Two years later, in Doe v. Bolton, the Court struck down a provision of the Georgia abortion statute that required two independent physicians to confirm the attending doctor's determination that continuation of a pregnancy would endanger the woman's life or injure her health. "The attending physician's 'best clinical judgment that an abortion is necessary'...should be sufficient," the Court said.
"If a physician is licensed by the State," the decision stated, "he is recognized by the State as capable of exercising acceptable clinical judgment. If he fails in this, professional censure or deprivation of his license are available remedies. Required acquiescence by co-practitioners has no rational connection with a patient's needs and unduly infringes on the physician's right to practice."
Thirteen years later, in Thornburgh v. American College of Obstetricians and Gynecologists (1986), the Supreme Court ruled that when performing a postviability abortion, a physician must have the authority to choose the method most likely to preserve his patient's health, even if it might jeopardize fetal survival. The Court struck down a provision of a Pennsylvania abortion law that required a physician to exercise the same degree of care in performing a postviability procedure as he would be required to exercise "to preserve the life and health of any unborn child intended to be born and not aborted."
In addition, the law had required the doctor to use the abortion technique that would give the fetus the best chance of being aborted alive, unless "in the physician's good-faith judgment, that technique 'would present a significantly greater medical risk to the life or health of the pregnant woman.'" But the Court upheld an appeals court's ruling that the law was unconstitutional because it required "a 'trade-off' between the woman's health and fetal survival and failed to require that maternal health be the physician's paramount consideration."
Attempts by the States To Limit the Decisions
The bevy of Supreme Court decisions mentioned in this report were in response to challenges to laws enacted by the states following Roe v. Wade and Doe v.

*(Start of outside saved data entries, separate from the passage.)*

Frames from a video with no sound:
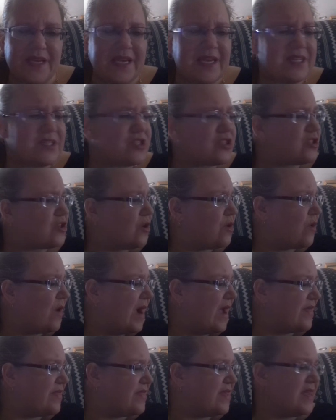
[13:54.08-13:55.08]
And so
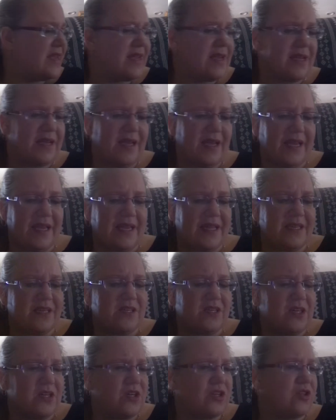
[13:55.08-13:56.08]
I think, in
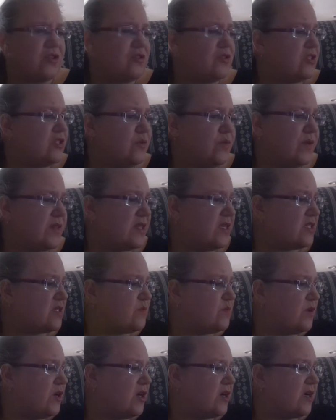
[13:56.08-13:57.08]
conclusion, with this
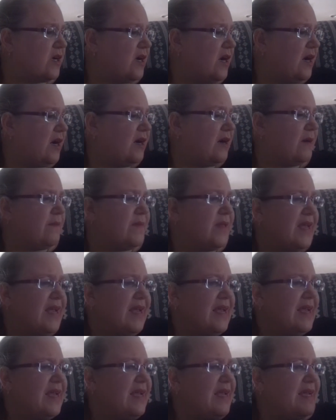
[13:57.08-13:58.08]
book,
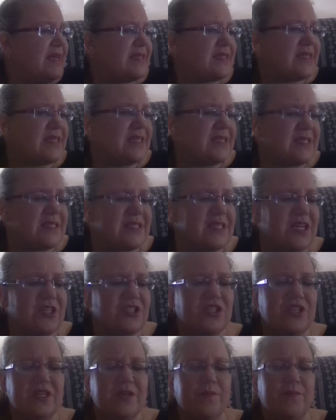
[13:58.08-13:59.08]
it's
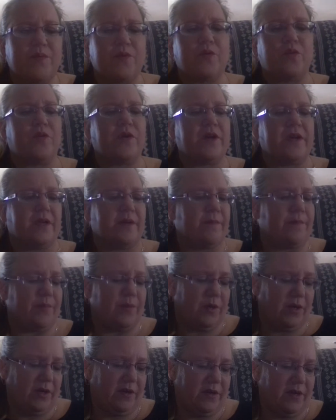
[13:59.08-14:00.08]
such an important
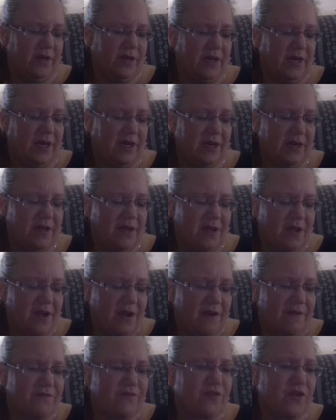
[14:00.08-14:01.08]
book
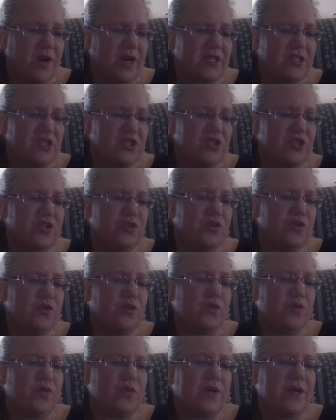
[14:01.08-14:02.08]
for us
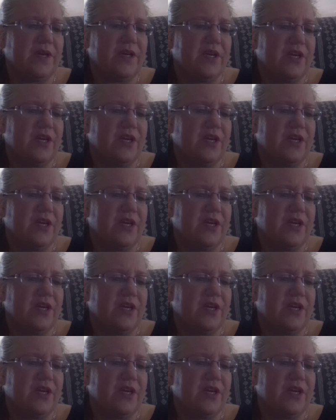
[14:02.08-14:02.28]
to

Bolton to clarify or, more often, to circumscribe these decisions. Although the Court in Roe v. Wade clearly gave the states the right, once a fetus has achieved viability, to regulate and even proscribe abortion except where appropriate medical judgment finds it necessary to preserve the life or health of the woman, the states did not need to codify the Court's guidelines in their statutes. Indeed, 10 states have no specific statutes dealing with postviability abortions.
Many, on the other hand, still have laws "on the books" that were overturned directly or de facto by the 1973 and subsequent Court decisions. For example:
• Three states (MI, NH and RI) have among their formal statutes laws that prohibit abortion after quickening;
• Five have laws prohibiting abortion in the third trimester (FL, GA, IA, SC and VA);
• Seven have statutes that permit abortion only when the woman's life is endangered (DE, ID, KS, MI, NH, NY and RI);
• Nine have laws prohibiting abortion after a certain number of weeks' gestation, usually 20 or 24 (CA, DE, MA, NV, NY, NC, PA, SD and UT);
• Eleven permit abortions only if the woman's life is in danger or if there is a "serious," "grave" or "irreversible" risk to her health (IN, MA, NV, NC, ND, OH, PA, TX, UT, VA and WY).
All are unconstitutional in light of the decisions mentioned earlier.
The following Supreme Court decisions are cited in this report:
Roe v. Wade, 410 U.S. 113 (1973);
Planned Parenthood of Central Missouri v. Danforth, 428 U.S. 52 (1976);
Colautti v. Franklin, 439 U.S. 379 (1979);
Planned Parenthood of Southeastern Pennsylvania v. Casey, 505 U.S. 833 (1992);
United States v. Vuitch, 402 U.S. 62 (1971);
Doe v. Bolton, 410 U.S. 179 (1973); and
Thornburgh v. American College of Obstetricians and Gynecologists, 476 U.S. 747 (1986).